Energy Security is National Security. Choking off shallow water drilling increases U.S. dependence on foreign oil. In 2009, the United States produced just 37 percent of the oil we consume. The rest came from around the world, including nations whose governments and citizens are hostile to American interests. Of the 20 largest oil and gas companies in the world, 16 are foreign-owned, and 15 of those are state-owned [Source: Energizing America: Facts for Addressing Energy Policy, API, September 2010].
Since 2001, approximately 78 jackup rigs have left the U.S. Gulf of Mexico – leaving just 44 available shallow water rigs. Since the drilling moratorium was imposed on May 6, 2010, five jackup rigs have left the Gulf. A total of 14 deepwater and shallow water rigs have left, and many others have been mothballed.
Cuban Drilling in the Gulf of Mexico
In August 2010, Cuba announced plans to drill seven test wells in the Gulf of Mexico with drilling assistance from China. The Chinese-made drilling rig is expected to arrive in Cuban waters in early 2011, and companies have begun preparations to drill once the rig gets to the island. Diplomatic and industry sources have said preparatory work was moving ahead at the port of Mariel, the staging area for drilling operations, just west of Havana.
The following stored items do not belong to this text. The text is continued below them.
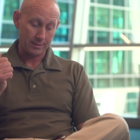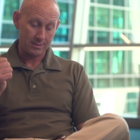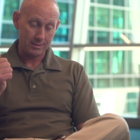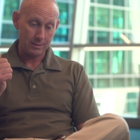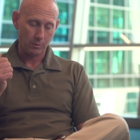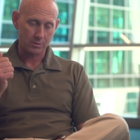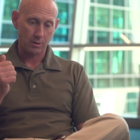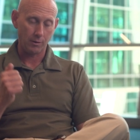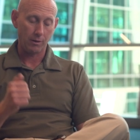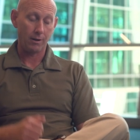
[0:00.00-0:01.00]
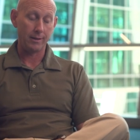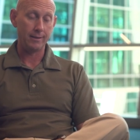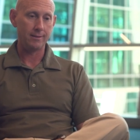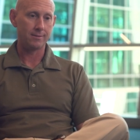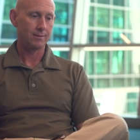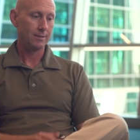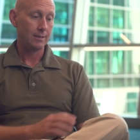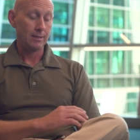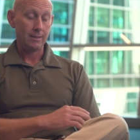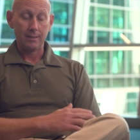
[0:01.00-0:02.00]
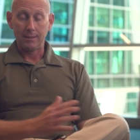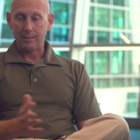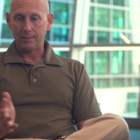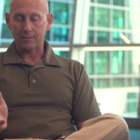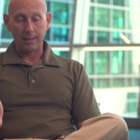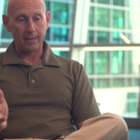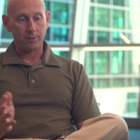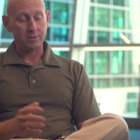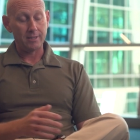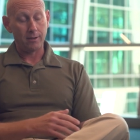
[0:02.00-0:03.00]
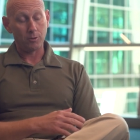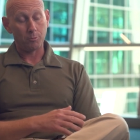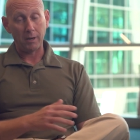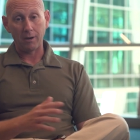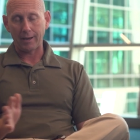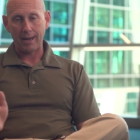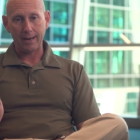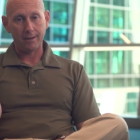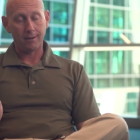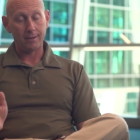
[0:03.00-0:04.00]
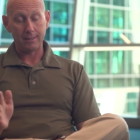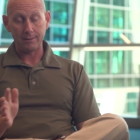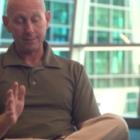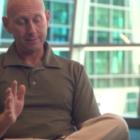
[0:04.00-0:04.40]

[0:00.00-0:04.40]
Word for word: could see what was going on, and his leg was there and it was barely hanging on. He's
Cuba has divided its offshore oil reserves in the Gulf into 59 blocks, 21 of which are already under lease to 7 companies [Source: Reuters, “Cuba plans 7 Gulf of Mexico oil test wells - U.S. group,” August 18, 2010]. The Cubans are not alone. Companies from Norway, India, Malaysia, Venezuela, Vietnam and Brazil, have taken exploration leases in the Gulf [Source: New York Times, "Drilling Plans Off Cuba Stir Fears of Impact on Gulf," September 29, 2010].
The Rise of China
Like the United States, China is a net oil importer. After being a net oil exporter during the 1970’s and 80’s, China became a net oil importer in 1993. In 2003, China surpassed Japan to become the world 2nd largest oil consumer. In 2009, China consumed 8.2 million barrels of oil per day, with imports accounting for 51.2 percent of that consumption [Source: Country Energy Profiles, U.S. Energy Information Administration]. Unless the United States can break its dependence on foreign oil, we will increasingly find ourselves in conflict with China for control of foreign oil sources.
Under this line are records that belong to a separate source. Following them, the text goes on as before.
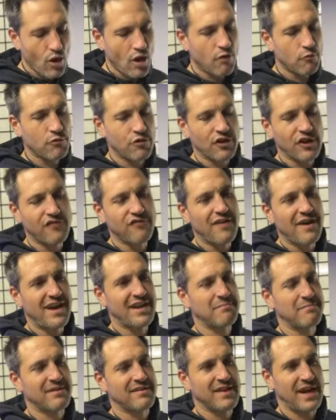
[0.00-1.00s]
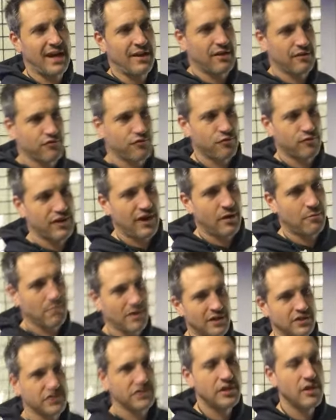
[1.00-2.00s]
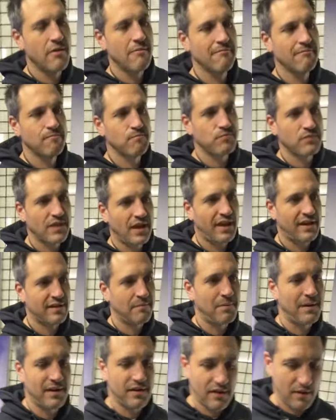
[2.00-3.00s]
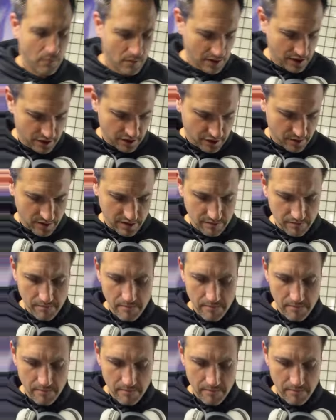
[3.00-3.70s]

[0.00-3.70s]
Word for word: really fine metallic through an airbrush. And depending on what you're doing,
China is buying energy resources within the United States. China National Offshore Oil Corp. recently announced plans to purchase a one-third interest in a south Texas oil and natural gas shale project. The project is in the Eagle Ford Shale, a 600,000 acre geologic formation that runs through south Texas between Laredo and Houston [Source: Washington Post, Chinese oil company, Chesapeake Energy enter deal for shale project in Texas,, October 10, 2010].
Access to oil markets is a cornerstone of China’s trade policy and foreign relations. The Chinese are increasingly providing arms and technology transfers to hostile foreign governments in exchange for oil. A 2002 report from the U.S. China Security Review Commission noted that “a key driver in China’s relations with terrorist-sponsoring governments is its dependence on foreign oil to fuel its economic development. This dependency is expected to increase over the coming decade” [Source: U.S. China Security Review Commission, Annual Report to Congress, July 2002].